The project will continue to be coordinated through the Laura W. Bush Institute for Women’s Health at ASU. Ross is also regional director for the institute. 

Dr. Linda RossDr. Linda Ross“The grant will provide continued funding for mammograms and other diagnostic tests aimed at breast cancer and will add cervical cancer detection for uninsured and underinsured women in 21 West Texas counties, which include the Concho Valley,” Ross said. “We are partnering with San Angelo Community Medical Center and other area hospitals that will provide the diagnostic tests. The grant will also pay transportation costs for women to obtain these services, and it will also fund a public awareness campaign targeting all women throughout West Central Texas.” 

“This grant provides the Laura W. Bush Institute the opportunity to impact the lives of women in the West Texas,” she added.  “Through our health care partners, we will be able to provide early detection for both breast and cervical cancer and prevent advanced disease. Through the existing grant project, 21 women have been diagnosed with breast cancer and over 1,000 breast cancer prevention services have been provided.” 

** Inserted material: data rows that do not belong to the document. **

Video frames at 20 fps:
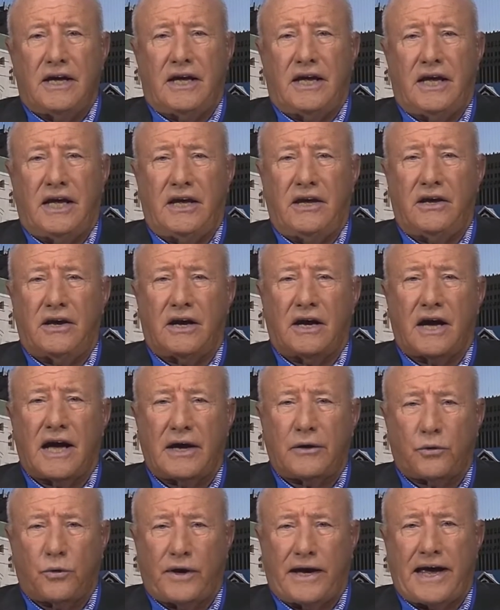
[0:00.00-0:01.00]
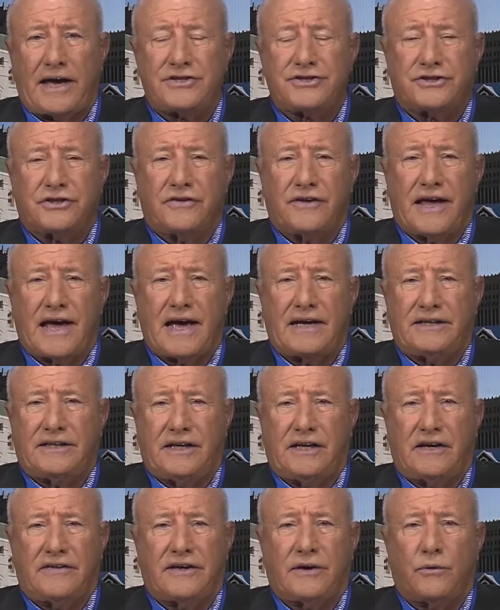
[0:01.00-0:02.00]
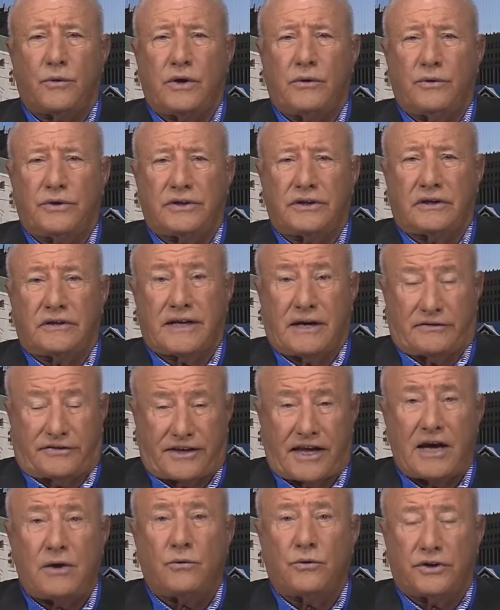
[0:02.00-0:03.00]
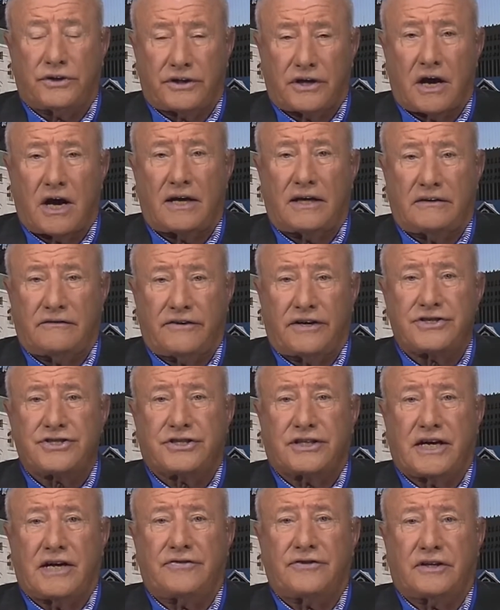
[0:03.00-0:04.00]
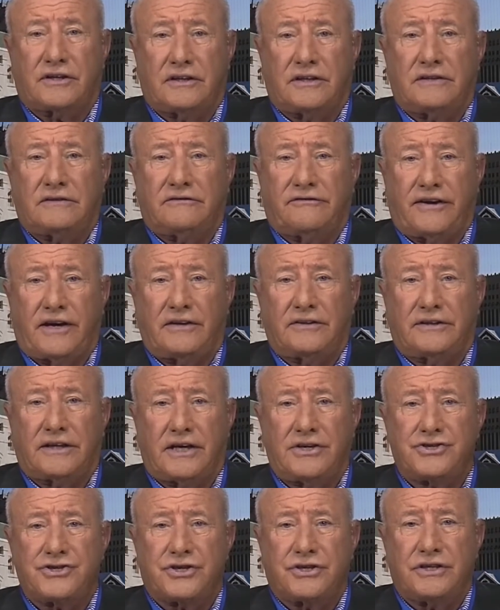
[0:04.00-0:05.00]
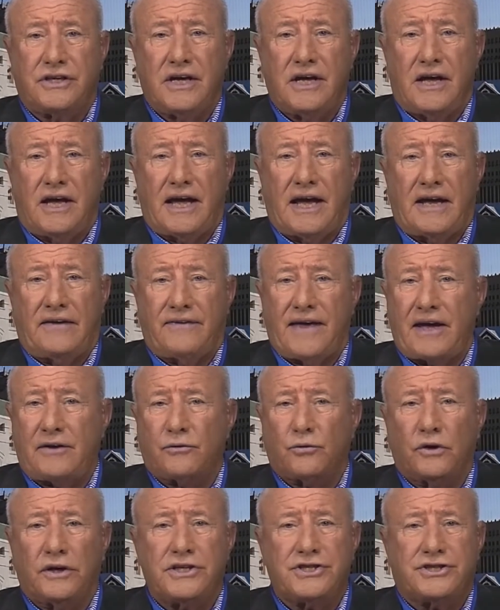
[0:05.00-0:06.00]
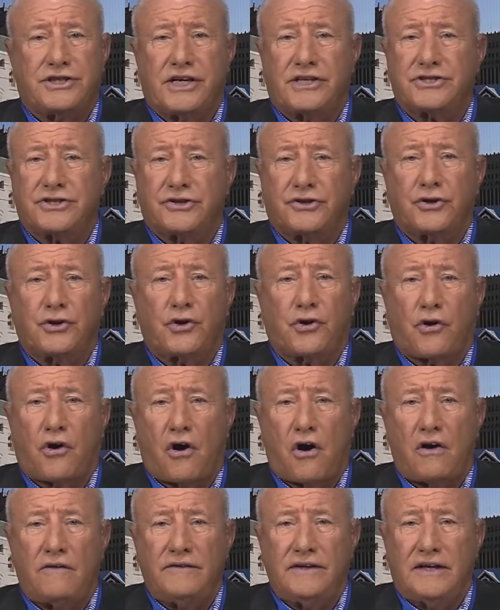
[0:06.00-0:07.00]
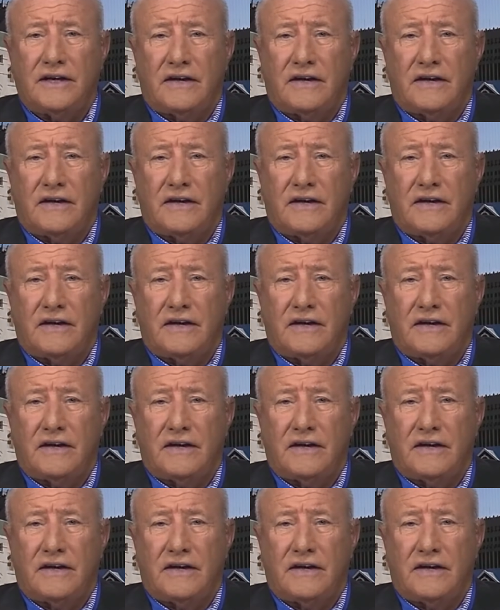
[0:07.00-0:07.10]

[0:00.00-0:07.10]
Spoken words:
He acquiesced to the idea that they would not investigate the Clinton Foundation, and that really sticks in their craw.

According to CPRIT, the cost of cancer treatment in Texas was $32.4 billion in 2014, an overall increase of more than 30 percent since CPRIT began calculating cancer costs in 2007. 

“The burden of breast and cervical cancer treatment and mortality,” said Ross, “can be significantly reduced by early detection via screenings and other tests and by chemoprevention.  Many women are not routinely screened for breast or cervical cancer, and even fewer are offered high-risk counseling and chemoprevention.” 

CPRIT was established through an amendment to the Texas Constitution in 2007 that also authorized the issue of $3 million in bonds to fund groundbreaking cancer research and prevention programs and services in Texas. Under the guidance of its Oversight Committee, CPRIT awards grants for a wide variety of cancer-related research and the delivery of prevention programs and services by public and private Texas entities.